Technology Blog

Comonads for booking correlation

November 05, 2019 - 7 min read ⏱️

emanuele_colombo
emanuele colombo

How can category theory and typeclasses help us in our daily job? Let's see an example of real world usage for the Applicative and Comonad typeclasses.


In our company data is the most important resource. So, it is very important to analyse all the information we have in order to provide a better service to our customers and our helpdesk operators.

During one of our data analysis activities my team was trying to find out a way to correlate multiple bookings made by our customers in order to find out whether some of them were related to the same journey (e.g. a customer staying in different hotels during their holiday) or not.
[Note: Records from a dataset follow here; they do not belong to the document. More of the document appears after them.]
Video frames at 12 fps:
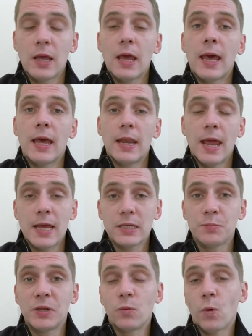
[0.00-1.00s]
and has
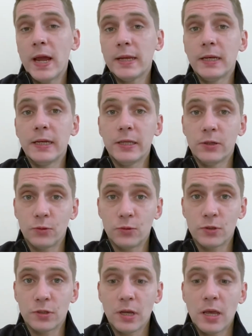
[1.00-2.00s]
been widely
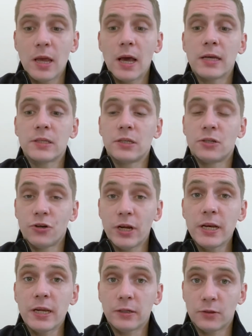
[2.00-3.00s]
used as a
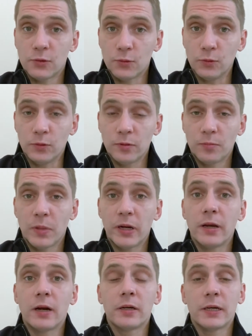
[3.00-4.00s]
training tool by
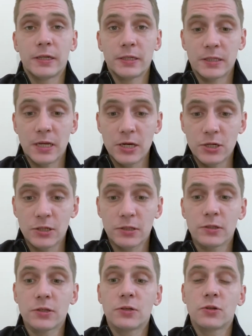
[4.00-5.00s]

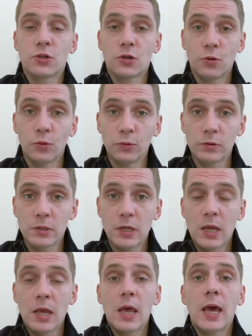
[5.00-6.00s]
organizations, schools,
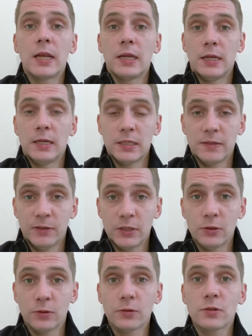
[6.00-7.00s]
and
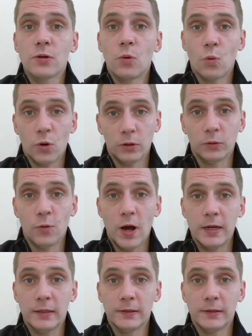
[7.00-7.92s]
individuals worldwide.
This information is very important both for a better understanding of our customer’s needs and it is also very helpful for our customer care operators that can provide seamless help to the customer when multiple bookings are involved.

We defined some basic rules that could help us find this correlation and we implemented them within an Apache Spark job in Scala, in order to validate them.

Basically you can see our rules as a function: given two bookings as input parameters the function will find out if they are related or not:

def areRelated(first: Booking)(second: Booking): Boolean = ???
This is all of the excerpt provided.